E allora dov’è la luce in fondo al tunnel? Non ho la presunzione di avere una risposta, e di sicuro non posso guardare nella sfera di cristallo. Sto solo cercando di acquisire una prospettiva che ci consenta di vederla questa luce. Una cosa mi sembra chiara: di sicuro l’unica strada da percorrere è quella di spiegare le nostre vele verso ciò che oggi ci manca. Per scoprire questo qualcosa che ci manca, potremmo chiederci cosa tiene uniti i due fattori chiave del capitalismo neoliberale e dell’eccesso nefasto d’informazione. A me sembra che la risposta sia molto semplice: l’assenza di qualità. Il capitalismo neoliberale è incapace di gestire la qualità e la converte in quantità; e sostituire il perseguimento della conoscenza con l’eccesso d’informazione impone di sacrificare la qualità a vantaggio dell’accumulazione dei dati.

Ciò che dobbiamo fare è rispondere alla domanda che Robert Pirsig si pose nel suo classico Lo zen e l’arte della manutenzione della motocicletta (1974): cos’è la qualità? Non fatevi fuorviare dalle apparenze o dalle prime impressioni: non si tratta di una questione astratta o filosofica, di cui discettare sorseggiando un buon bicchiere di vino a sera. È una ricerca esistenziale, inseparabile dalla ricerca dei veri valori. Se presa davvero sul serio, e se meditata a un livello profondo (e non ho la pretesa di riuscire a farcela in entrambi i casi, perché è davvero molto difficile farlo) essa metterà in gioco l’intero senso della nostra esistenza e determinerà tutto ciò che facciamo. Possiamo porci questo problema esplicitamente o solo implicitamente, forse impiegando termini differenti, o possiamo cercare di analizzarlo attraverso le nostre azioni invece che impiegando parole. Ma sarà sempre la ricerca della qualità.

È questo il mio suggerimento per accendere una luce che possa guidarci verso l’uscita da un tunnel che, lo riconosco, ho dipinto con toni molto bui. Forse non è molto, ma è quanto di meglio potevo fare. Non è una risposta, ma una domanda – non un obiettivo prefissato da raggiungere, ma un percorso aperto sul futuro.
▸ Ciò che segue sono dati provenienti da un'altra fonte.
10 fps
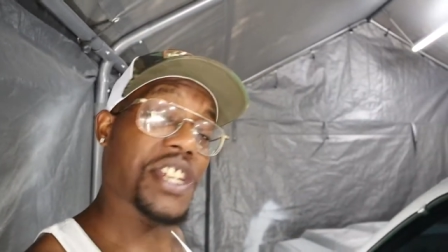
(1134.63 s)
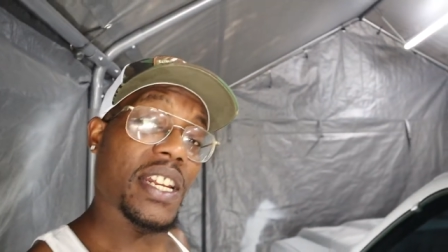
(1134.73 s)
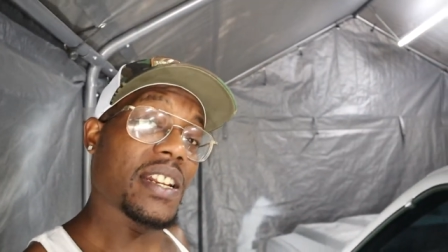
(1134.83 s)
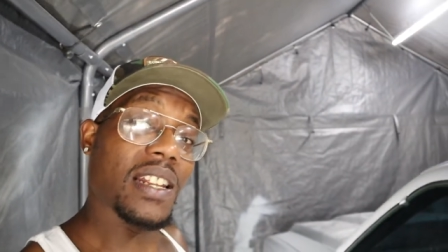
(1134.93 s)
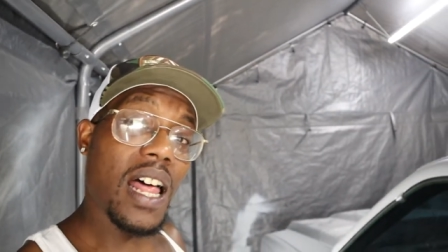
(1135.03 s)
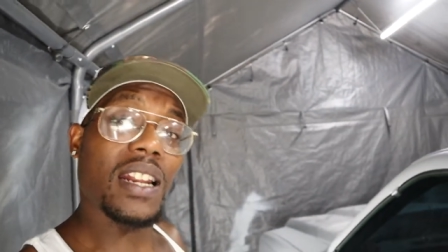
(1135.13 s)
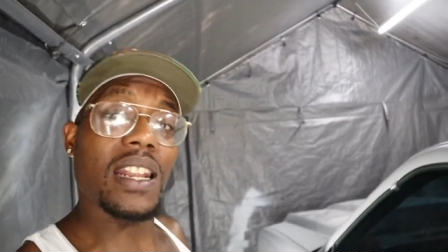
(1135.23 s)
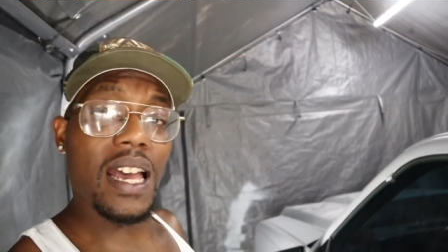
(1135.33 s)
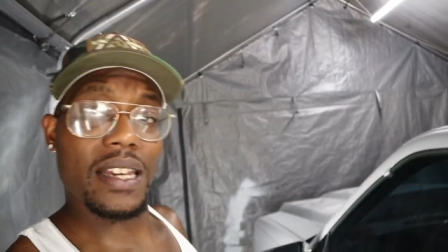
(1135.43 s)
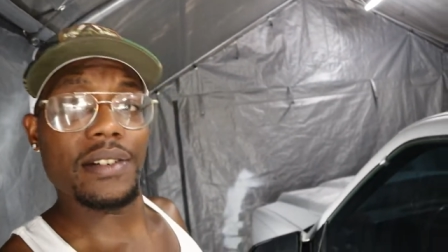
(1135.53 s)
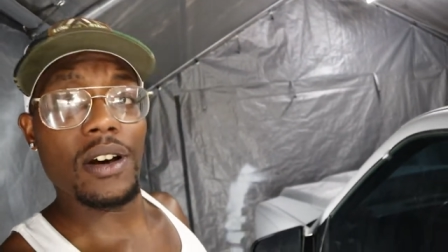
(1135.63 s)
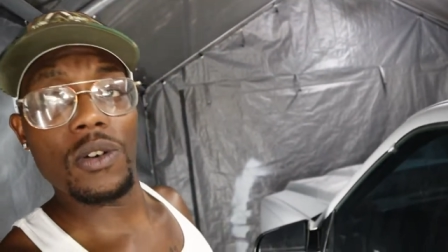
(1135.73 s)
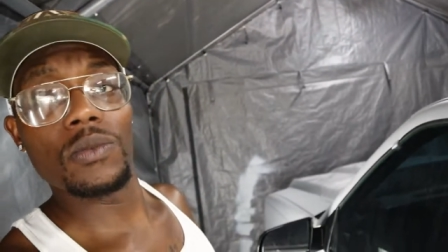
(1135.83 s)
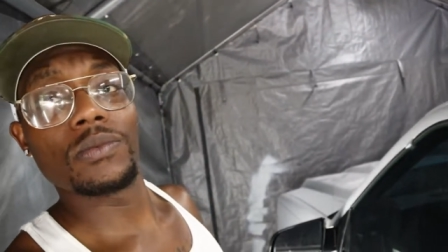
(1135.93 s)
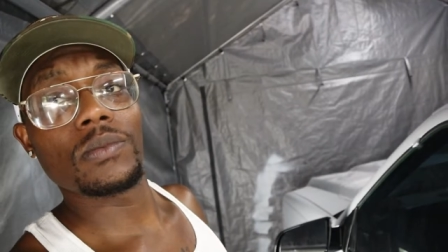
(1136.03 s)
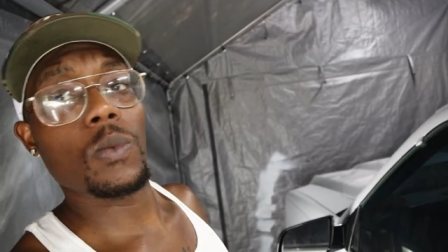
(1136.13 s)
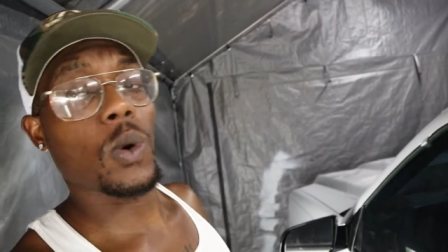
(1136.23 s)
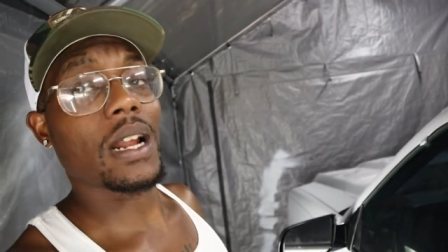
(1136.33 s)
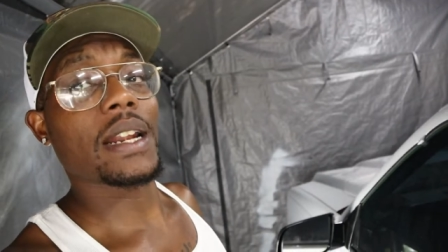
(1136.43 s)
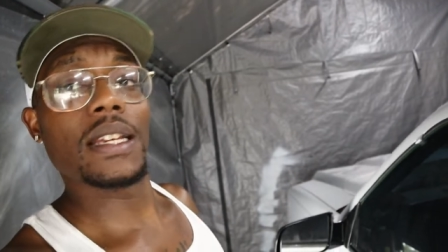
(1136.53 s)
shedded a lot of light on
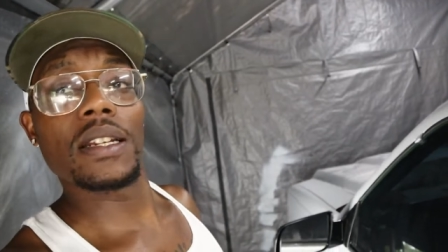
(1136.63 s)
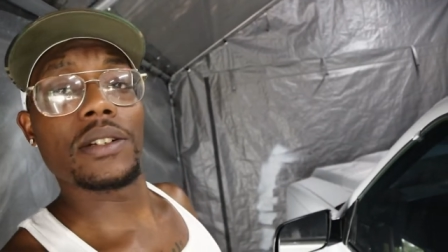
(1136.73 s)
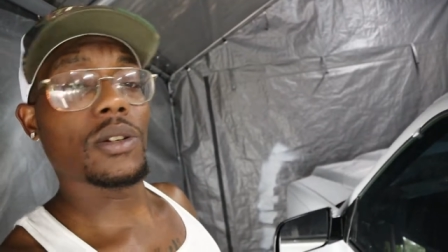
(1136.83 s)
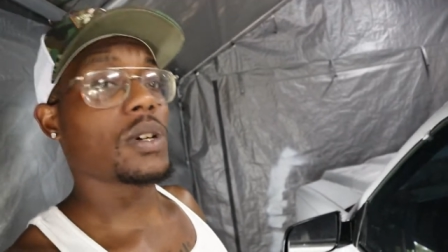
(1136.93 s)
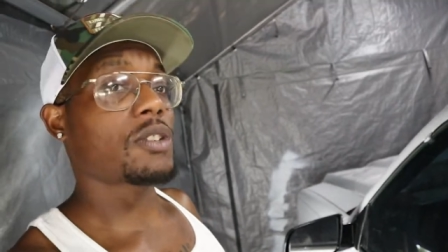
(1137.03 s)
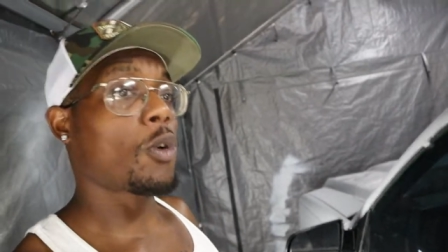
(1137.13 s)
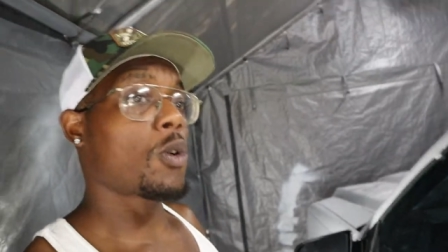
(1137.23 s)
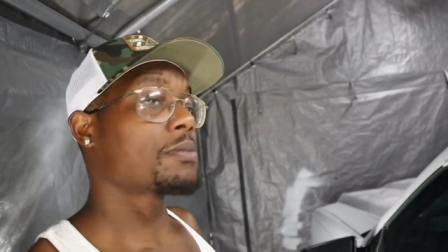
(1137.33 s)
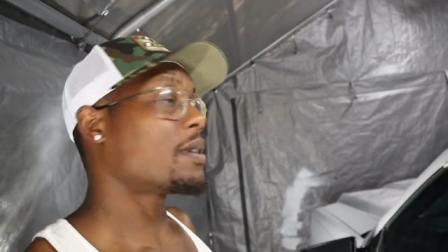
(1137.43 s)
what I need to do as far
Se smettiamo di porci questa domanda – perché la riteniamo non più interessante o perché non ne capiamo più il senso – allora ho paura che per noi sia finita. Ma non credo che questo accadrà. Anche se la mutazione del cervello lavora contro di noi, devo credere che la ricerca della qualità sia troppo profondamente intrecciata in ciò che significa essere ‘umani’. Anche di fronte ai quotidiani attacchi d’ipnosi propugnati dai media, ai quali siamo tutti esposti, gli esseri umani continueranno a cercare valori e significati – semplicemente perché non possiamo aiutarci altrimenti.
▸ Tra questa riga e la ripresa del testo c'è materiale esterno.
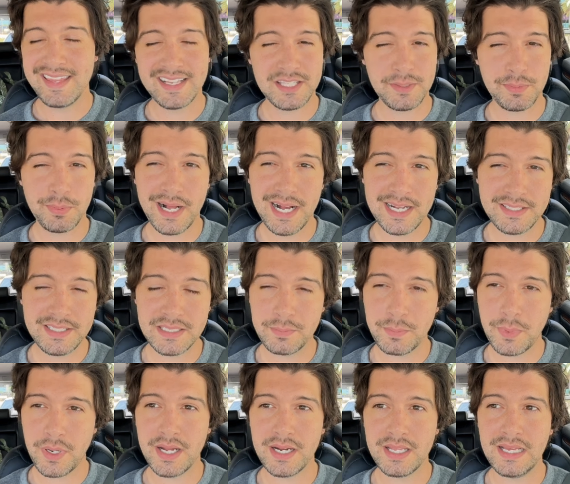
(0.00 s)
it's a plastic
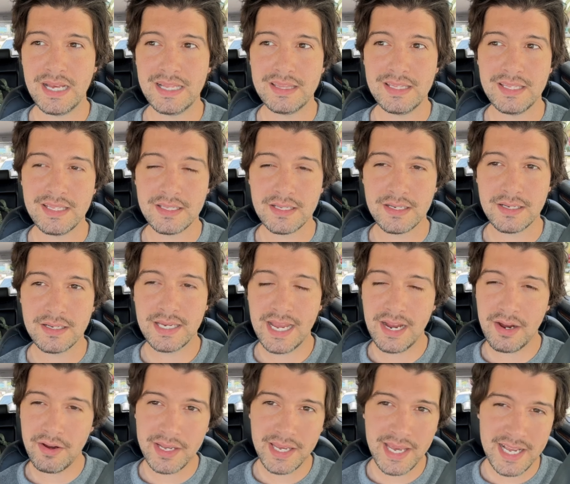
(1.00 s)
body. I think the
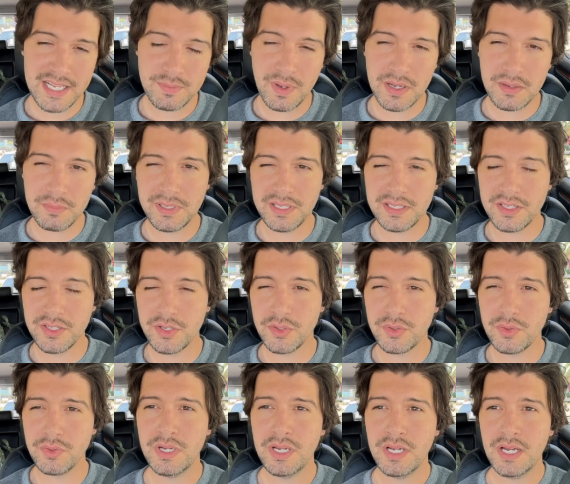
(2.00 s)
carrying case might be a
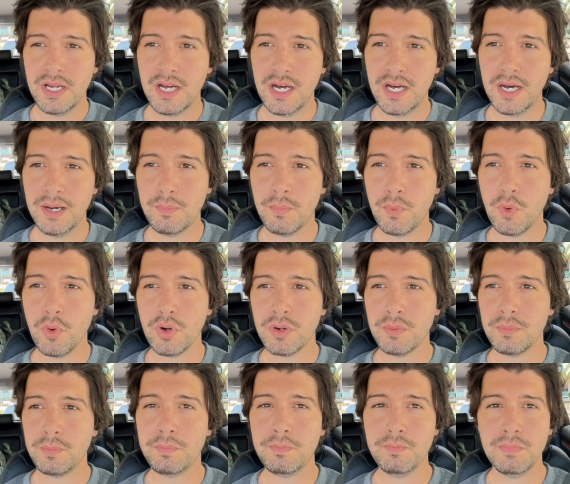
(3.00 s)
little
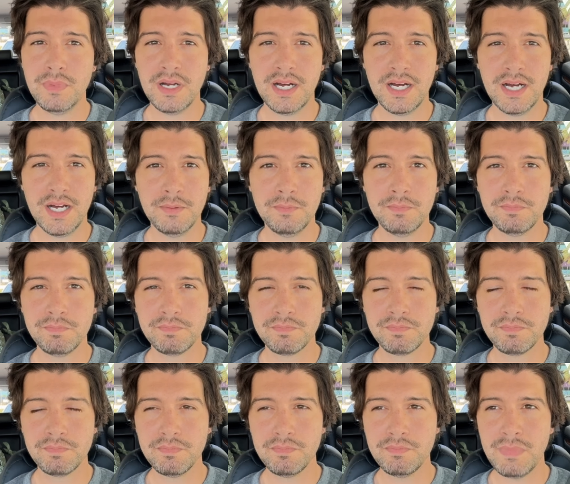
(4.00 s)
more,
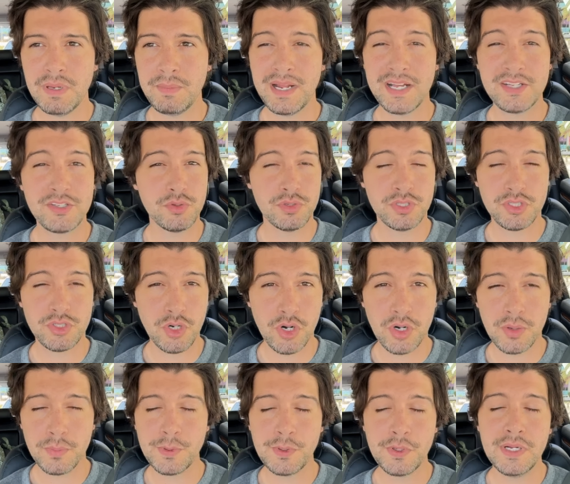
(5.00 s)
maybe not so as
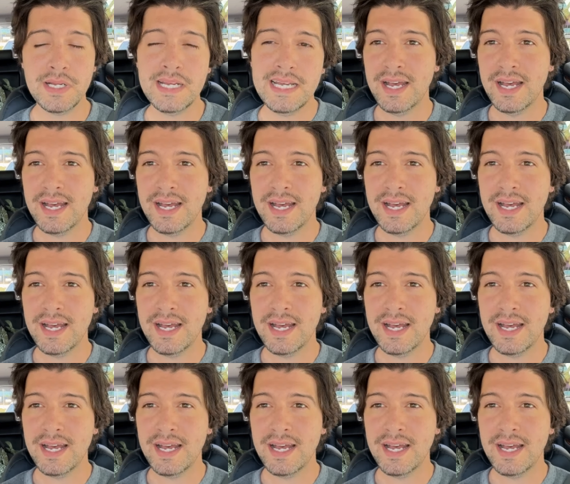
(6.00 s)
durable.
E allora penso che sia questo il mio messaggio: restate svegli! Rifiutiamo di farci prendere in giro. Non permettiamo a noi stessi di farci inesorabilmente e docilmente accompagnare nella cultura della ‘compliance’ da un mondo privo di senso, fatto di mercati e dati, perché anche se questo mondo oggi appare dominante, esso letteralmente non ha futuro: niente per cui lottare o sperare.

Continuiamo a usare la nostra immaginazione per cercare ciò che è reale.»